Regional Focus

  • Djibuti Multipurpose Port Phase 1+2

21.10.2015 By: Jutta Iten


Artikel Nummer: 11953

Expanding ports and roads

The number of refugees fleeing wars has dominated the headlines over the past few months. In many regions of Africa life is continuing in its more or less normal way though. Happily, ebola has largely been overcome and thus been pushed off the front pages. The exceptions are positive: Monrovia, the capital of Liberia, for example, was racked by the disease last year. Today the country is recovering well.

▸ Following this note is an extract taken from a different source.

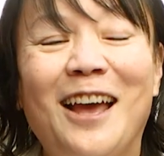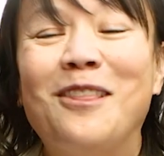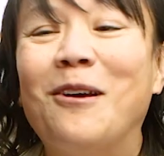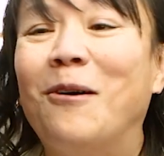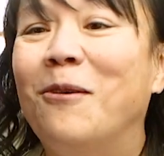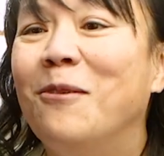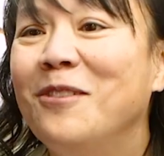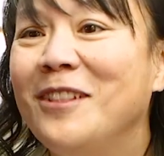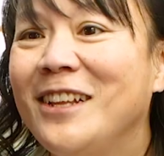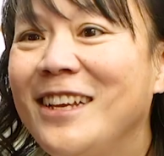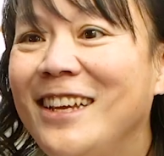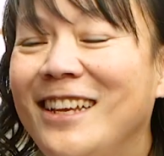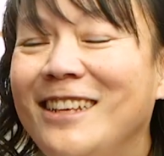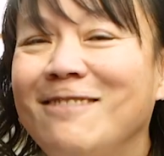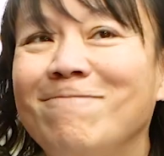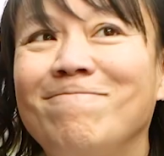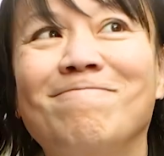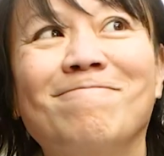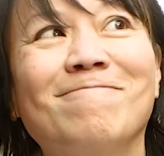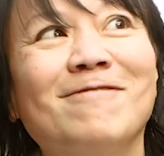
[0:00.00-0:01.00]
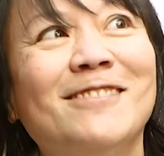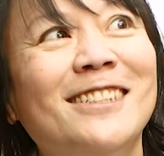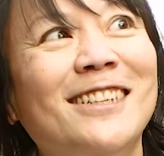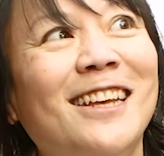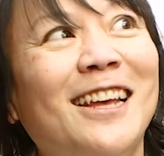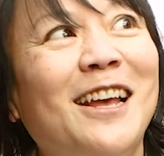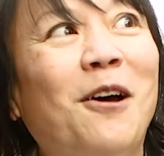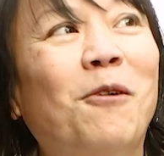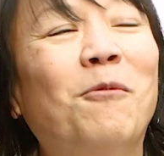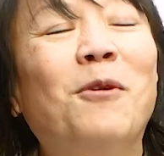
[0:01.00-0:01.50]

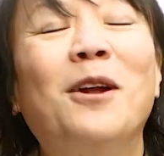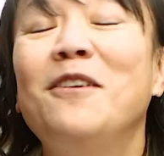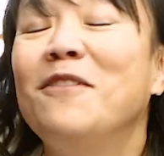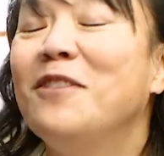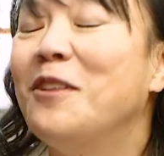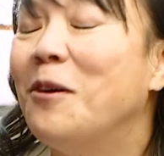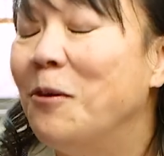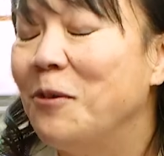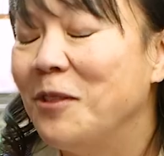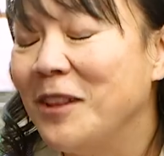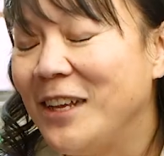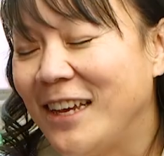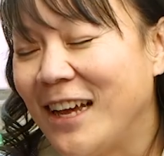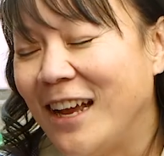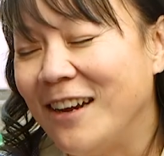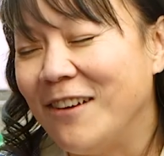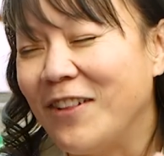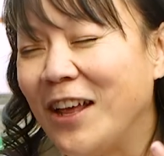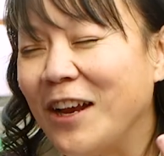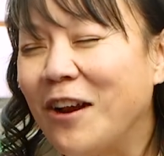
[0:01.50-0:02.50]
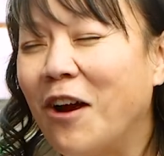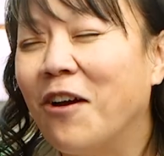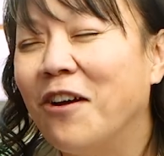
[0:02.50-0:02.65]
one of the only kind of like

«Business as usual», one is tempted to say, when assessing the situation of the transport industry in Africa. Optimistic news, concerning port expansion projects, for example, is part of the image. One example is Djibouti’s Doraleh Container Terminal (see ITJ 31-34 / 2015, page 22). Good links to other parts of the world provide ideal conditions in which to create a more promising future. There is more good news from Africa too: the effects of the ebola crisis are slowly ebbing away.

 

Liberia recovering

In this context Joseph N. Boakai, the vice-president of Liberia, took the opportunity presented by a US-Liberia trade and investment forum held in New York on 16 September to express his confidence in Liberia’s recovery from the consequences of last year’s ebola virus crisis – not least thanks to the support of the country’s many international friends. The positive economic growth in the West African country is also having a knock-on effect onto the nation’s ports.

 

George Adjei, the managing director of APM Terminals Liberia, confirms this assessment. Cargo throughput in the free port of Monrovia, which APM Terminals has operated since 2010 and which hand­les more than 90% of Liberia’s foreign trade, surged by 30% in the first half of 2015, compared with the first six months of 2014. Throughput in the centre came to 79,000 teu in 2014. «Annual ­container throughput in Monrovia will exceed 100,000 teu for the first time by the end of this year – and that’s a sign of a very healthy Liberian economy,» Adjei added.

 

Improving landside infrastructure

Some of the government officials at the event in New York commented on the great potential for growth in the Liberian agri­cultural segment. They simultaneously pointed to the necessity of impro­ving the country’s inland transport infrastructure, particularly roads. «Less than 800 km of the nation’s 10,000 km of roads are properly paved,» one of them said. Improved road and rail transport- ation could also enable Monrovia to serve as a gateway for other African cities further inland, as well as for commercial centres in neighbouring Sierra Leone and Ivory Coast.

 

APM Terminals Liberia recently embarked on the second phase of an investment project to upgrade and modernise the free port worth USD 120 million. Following the completion of a USD 50 million reconstruction undertaking for a 600 m quay wall earlier this year, USD 34.5 million is now being spent on further improvements to the landside equipment in the facility. The project covers yard pavement measures, improved drainage systems, the construction of new offices and cargo gates, as well as biometric ­access control systems, CCTV, GPS capabili­ty and the ability to offer real-time cargo movement updates. The overall project is expected to be completed within the next two years.

 

Adjei added that «we’re hoping to add another 200 m quay, in order to accommodate Liberian growth and economic expansion. On top of this we’re set to double the facility’s annual box capacity to no less than 200,000 teu by 2017. Liberia’s recovery is a fact – and we’re ready to participate in it,» he closed.  

 


Technical support for road network improvements in Guinea

The government of the West African republic of Guinea has awarded a EUR 4.4 million technical assistance contract to the joint venture Louis Berger-Egis International. It is expected to contribute to the sustainable improvement of the country’s road network. The European Development Fund is financing the under­taking. The contract is to ameliorate Guinea’s road capacities and its public transport infra­structure. Pascal Houdeau, Louis Berger’s deputy GM for Western and Eastern Africa, pointed out that «poor transport infrastructure has a negative impact on development, as it slows down mobility and increases the cost of goods and services unnecessarily.»

The contract will support efforts to reform the regulation and organisation of Guinea’s road network. These efforts are simultaneously expected to lower mobility costs and thus also reduce consumer prices, which should benefit the country’s poorest communities. The contract will also seek to integrate best national and urban planning practices into urban transport policies. The project is part of the European Union’s EUR 83 million support project for the transport sector in Guinea.